• Saved entries:
————————
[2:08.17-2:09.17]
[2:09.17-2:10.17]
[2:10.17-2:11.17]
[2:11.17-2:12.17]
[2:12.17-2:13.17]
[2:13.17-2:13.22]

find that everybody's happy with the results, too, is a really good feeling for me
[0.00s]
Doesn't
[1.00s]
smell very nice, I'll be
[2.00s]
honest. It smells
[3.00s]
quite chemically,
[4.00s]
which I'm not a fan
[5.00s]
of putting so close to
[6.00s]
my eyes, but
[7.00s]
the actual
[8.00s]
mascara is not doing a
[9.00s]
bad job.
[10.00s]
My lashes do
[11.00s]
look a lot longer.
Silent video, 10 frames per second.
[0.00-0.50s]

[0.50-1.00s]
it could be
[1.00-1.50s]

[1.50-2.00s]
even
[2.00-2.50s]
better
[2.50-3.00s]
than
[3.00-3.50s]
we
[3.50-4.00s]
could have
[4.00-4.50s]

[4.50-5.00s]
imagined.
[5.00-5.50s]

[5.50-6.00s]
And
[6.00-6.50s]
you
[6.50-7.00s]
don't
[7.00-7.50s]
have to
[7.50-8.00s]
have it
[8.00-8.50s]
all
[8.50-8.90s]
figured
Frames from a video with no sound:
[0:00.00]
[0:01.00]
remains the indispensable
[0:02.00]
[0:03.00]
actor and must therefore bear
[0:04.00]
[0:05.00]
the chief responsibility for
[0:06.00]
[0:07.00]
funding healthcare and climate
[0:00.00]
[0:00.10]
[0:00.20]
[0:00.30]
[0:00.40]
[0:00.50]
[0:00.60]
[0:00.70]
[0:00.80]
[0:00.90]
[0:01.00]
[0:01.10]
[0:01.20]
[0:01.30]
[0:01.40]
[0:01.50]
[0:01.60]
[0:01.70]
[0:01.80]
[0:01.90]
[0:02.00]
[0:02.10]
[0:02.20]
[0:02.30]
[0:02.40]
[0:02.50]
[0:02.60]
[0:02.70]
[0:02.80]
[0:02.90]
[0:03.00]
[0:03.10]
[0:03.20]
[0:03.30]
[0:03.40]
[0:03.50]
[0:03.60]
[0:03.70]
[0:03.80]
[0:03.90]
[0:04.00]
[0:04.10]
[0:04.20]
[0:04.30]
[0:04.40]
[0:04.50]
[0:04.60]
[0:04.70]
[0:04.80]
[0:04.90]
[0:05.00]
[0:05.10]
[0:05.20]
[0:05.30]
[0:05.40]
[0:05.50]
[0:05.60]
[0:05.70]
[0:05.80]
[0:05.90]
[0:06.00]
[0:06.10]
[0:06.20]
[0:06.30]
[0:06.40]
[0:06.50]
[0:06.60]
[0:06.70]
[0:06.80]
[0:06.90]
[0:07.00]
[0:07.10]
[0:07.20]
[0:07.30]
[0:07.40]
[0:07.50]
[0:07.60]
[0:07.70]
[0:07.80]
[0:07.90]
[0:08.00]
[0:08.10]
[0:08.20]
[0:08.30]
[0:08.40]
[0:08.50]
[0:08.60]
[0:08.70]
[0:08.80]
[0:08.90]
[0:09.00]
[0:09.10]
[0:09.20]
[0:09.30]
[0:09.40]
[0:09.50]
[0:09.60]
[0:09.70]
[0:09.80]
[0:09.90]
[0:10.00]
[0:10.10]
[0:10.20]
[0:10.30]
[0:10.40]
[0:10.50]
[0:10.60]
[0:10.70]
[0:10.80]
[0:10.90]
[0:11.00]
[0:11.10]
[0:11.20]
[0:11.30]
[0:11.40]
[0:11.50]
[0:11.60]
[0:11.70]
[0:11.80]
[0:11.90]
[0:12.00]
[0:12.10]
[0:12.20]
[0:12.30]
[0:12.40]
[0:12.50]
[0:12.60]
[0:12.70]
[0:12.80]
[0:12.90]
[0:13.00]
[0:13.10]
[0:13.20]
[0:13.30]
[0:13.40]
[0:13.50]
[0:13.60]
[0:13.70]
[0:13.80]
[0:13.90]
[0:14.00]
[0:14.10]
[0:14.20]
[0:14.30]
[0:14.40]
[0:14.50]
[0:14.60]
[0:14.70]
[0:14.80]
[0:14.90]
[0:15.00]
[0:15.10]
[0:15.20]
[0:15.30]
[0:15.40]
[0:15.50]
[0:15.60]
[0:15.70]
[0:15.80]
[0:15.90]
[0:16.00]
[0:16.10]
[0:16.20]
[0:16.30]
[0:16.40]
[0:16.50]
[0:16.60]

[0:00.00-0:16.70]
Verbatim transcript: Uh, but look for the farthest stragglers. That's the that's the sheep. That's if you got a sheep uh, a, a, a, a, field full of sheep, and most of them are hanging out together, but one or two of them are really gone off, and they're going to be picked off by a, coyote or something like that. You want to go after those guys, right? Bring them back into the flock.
————————
• TASK TO CARRY OUT:
Set down each entry exactly, leaving none out.

• RESULT OF THE TASK:
[2:08.17-2:09.17]
[2:09.17-2:10.17]
[2:10.17-2:11.17]
[2:11.17-2:12.17]
[2:12.17-2:13.17]
[2:13.17-2:13.22]

find that everybody's happy with the results, too, is a really good feeling for me
[0.00s]
Doesn't
[1.00s]
smell very nice, I'll be
[2.00s]
honest. It smells
[3.00s]
quite chemically,
[4.00s]
which I'm not a fan
[5.00s]
of putting so close to
[6.00s]
my eyes, but
[7.00s]
the actual
[8.00s]
mascara is not doing a
[9.00s]
bad job.
[10.00s]
My lashes do
[11.00s]
look a lot longer.
Silent video, 10 frames per second.
[0.00-0.50s]

[0.50-1.00s]
it could be
[1.00-1.50s]

[1.50-2.00s]
even
[2.00-2.50s]
better
[2.50-3.00s]
than
[3.00-3.50s]
we
[3.50-4.00s]
could have
[4.00-4.50s]

[4.50-5.00s]
imagined.
[5.00-5.50s]

[5.50-6.00s]
And
[6.00-6.50s]
you
[6.50-7.00s]
don't
[7.00-7.50s]
have to
[7.50-8.00s]
have it
[8.00-8.50s]
all
[8.50-8.90s]
figured
Frames from a video with no sound:
[0:00.00]
[0:01.00]
remains the indispensable
[0:02.00]
[0:03.00]
actor and must therefore bear
[0:04.00]
[0:05.00]
the chief responsibility for
[0:06.00]
[0:07.00]
funding healthcare and climate
[0:00.00]
[0:00.10]
[0:00.20]
[0:00.30]
[0:00.40]
[0:00.50]
[0:00.60]
[0:00.70]
[0:00.80]
[0:00.90]
[0:01.00]
[0:01.10]
[0:01.20]
[0:01.30]
[0:01.40]
[0:01.50]
[0:01.60]
[0:01.70]
[0:01.80]
[0:01.90]
[0:02.00]
[0:02.10]
[0:02.20]
[0:02.30]
[0:02.40]
[0:02.50]
[0:02.60]
[0:02.70]
[0:02.80]
[0:02.90]
[0:03.00]
[0:03.10]
[0:03.20]
[0:03.30]
[0:03.40]
[0:03.50]
[0:03.60]
[0:03.70]
[0:03.80]
[0:03.90]
[0:04.00]
[0:04.10]
[0:04.20]
[0:04.30]
[0:04.40]
[0:04.50]
[0:04.60]
[0:04.70]
[0:04.80]
[0:04.90]
[0:05.00]
[0:05.10]
[0:05.20]
[0:05.30]
[0:05.40]
[0:05.50]
[0:05.60]
[0:05.70]
[0:05.80]
[0:05.90]
[0:06.00]
[0:06.10]
[0:06.20]
[0:06.30]
[0:06.40]
[0:06.50]
[0:06.60]
[0:06.70]
[0:06.80]
[0:06.90]
[0:07.00]
[0:07.10]
[0:07.20]
[0:07.30]
[0:07.40]
[0:07.50]
[0:07.60]
[0:07.70]
[0:07.80]
[0:07.90]
[0:08.00]
[0:08.10]
[0:08.20]
[0:08.30]
[0:08.40]
[0:08.50]
[0:08.60]
[0:08.70]
[0:08.80]
[0:08.90]
[0:09.00]
[0:09.10]
[0:09.20]
[0:09.30]
[0:09.40]
[0:09.50]
[0:09.60]
[0:09.70]
[0:09.80]
[0:09.90]
[0:10.00]
[0:10.10]
[0:10.20]
[0:10.30]
[0:10.40]
[0:10.50]
[0:10.60]
[0:10.70]
[0:10.80]
[0:10.90]
[0:11.00]
[0:11.10]
[0:11.20]
[0:11.30]
[0:11.40]
[0:11.50]
[0:11.60]
[0:11.70]
[0:11.80]
[0:11.90]
[0:12.00]
[0:12.10]
[0:12.20]
[0:12.30]
[0:12.40]
[0:12.50]
[0:12.60]
[0:12.70]
[0:12.80]
[0:12.90]
[0:13.00]
[0:13.10]
[0:13.20]
[0:13.30]
[0:13.40]
[0:13.50]
[0:13.60]
[0:13.70]
[0:13.80]
[0:13.90]
[0:14.00]
[0:14.10]
[0:14.20]
[0:14.30]
[0:14.40]
[0:14.50]
[0:14.60]
[0:14.70]
[0:14.80]
[0:14.90]
[0:15.00]
[0:15.10]
[0:15.20]
[0:15.30]
[0:15.40]
[0:15.50]
[0:15.60]
[0:15.70]
[0:15.80]
[0:15.90]
[0:16.00]
[0:16.10]
[0:16.20]
[0:16.30]
[0:16.40]
[0:16.50]
[0:16.60]

[0:00.00-0:16.70]
Verbatim transcript: Uh, but look for the farthest stragglers. That's the that's the sheep. That's if you got a sheep uh, a, a, a, a, field full of sheep, and most of them are hanging out together, but one or two of them are really gone off, and they're going to be picked off by a, coyote or something like that. You want to go after those guys, right? Bring them back into the flock.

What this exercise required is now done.